**YOUR GOAL:**
In the entries below, repeat only the lines between those holding "[243.63-244.53s]" and "[0:02.29-0:03.43]", inclusive. Leave pictures out.

**RECORDS FOR THIS EXERCISE:**
-*-*-
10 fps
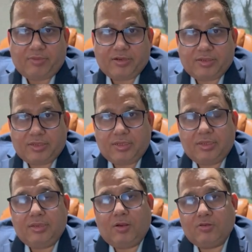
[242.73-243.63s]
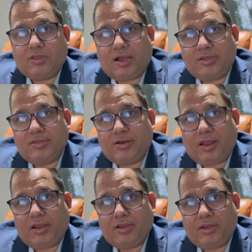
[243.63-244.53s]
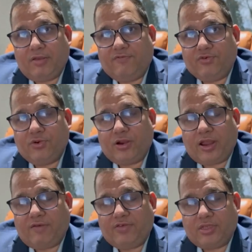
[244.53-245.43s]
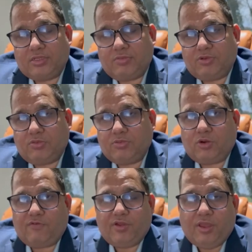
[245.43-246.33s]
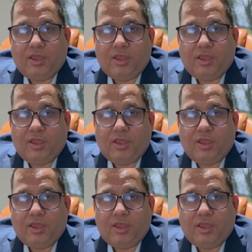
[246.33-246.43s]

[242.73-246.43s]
But on the other hand, if you are having a symptoms of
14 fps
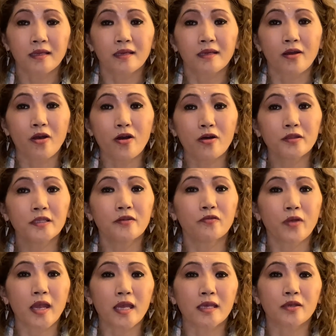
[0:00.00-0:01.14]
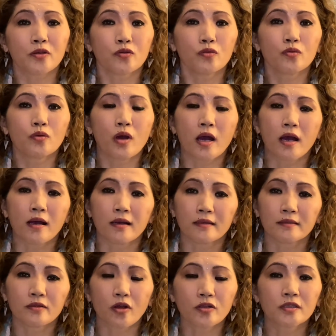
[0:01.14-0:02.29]
Only way you are
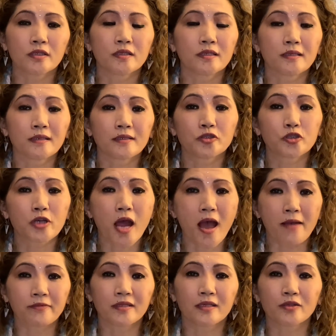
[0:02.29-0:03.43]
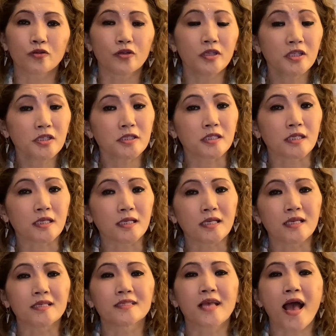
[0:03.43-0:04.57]
not trapped, your
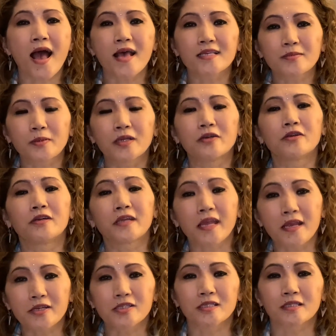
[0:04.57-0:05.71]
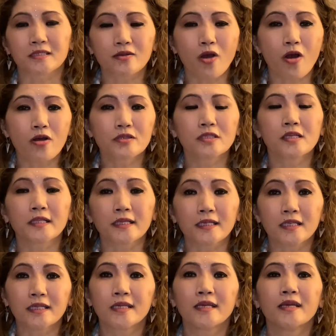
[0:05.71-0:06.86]
energy has to be creations
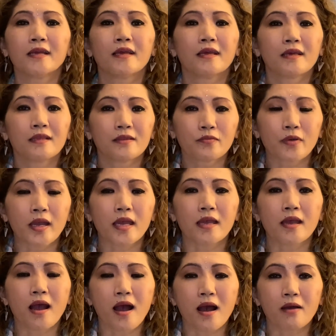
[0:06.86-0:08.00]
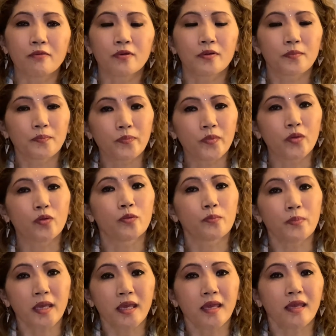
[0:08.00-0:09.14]
constantly, the way how you're
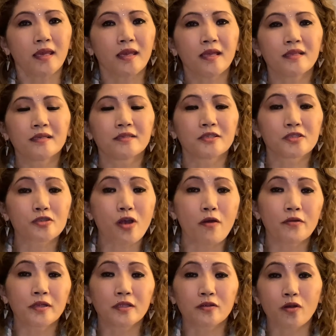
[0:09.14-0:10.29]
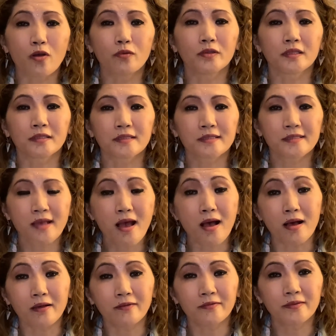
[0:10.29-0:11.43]
being and discovering your own
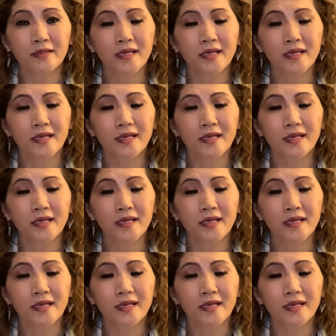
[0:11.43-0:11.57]
self.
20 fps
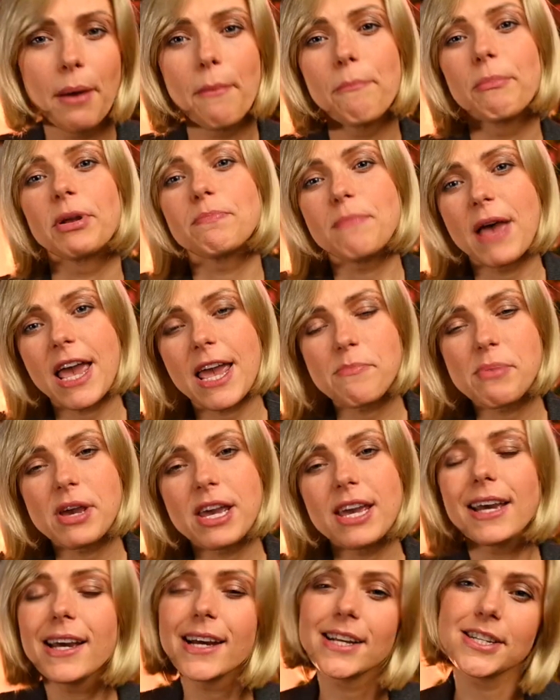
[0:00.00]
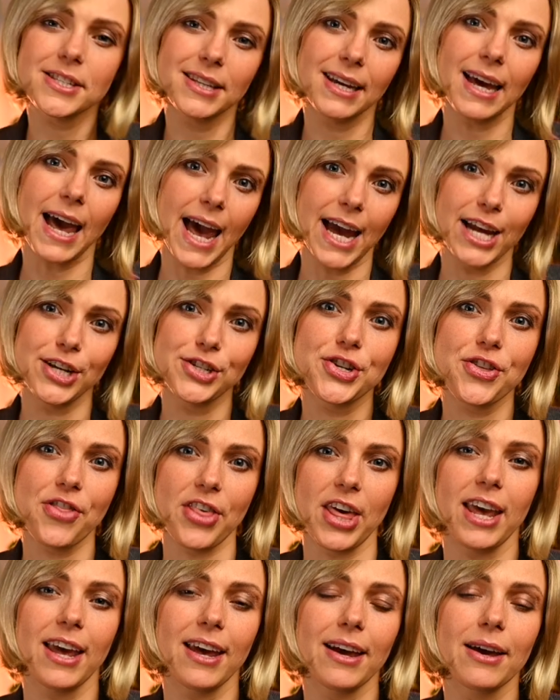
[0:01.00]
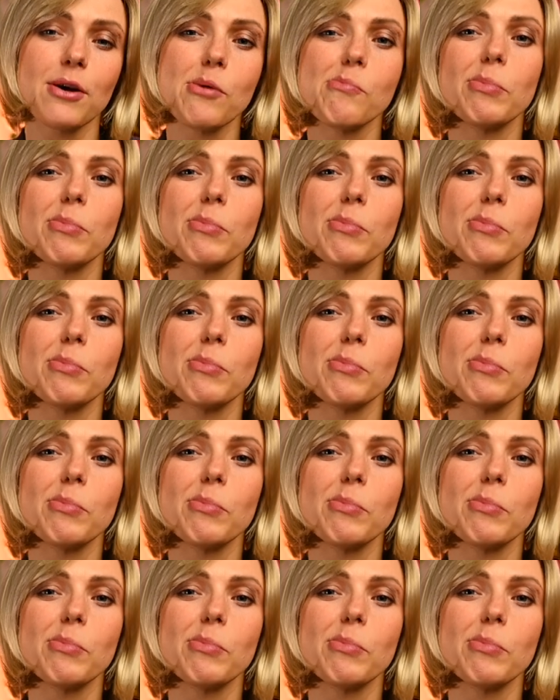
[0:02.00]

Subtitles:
But maybe it's the age thing,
-*-*-
**EXERCISE SOLUTION:**
[243.63-244.53s]
[244.53-245.43s]
[245.43-246.33s]
[246.33-246.43s]

[242.73-246.43s]
But on the other hand, if you are having a symptoms of
14 fps
[0:00.00-0:01.14]
[0:01.14-0:02.29]
Only way you are
[0:02.29-0:03.43]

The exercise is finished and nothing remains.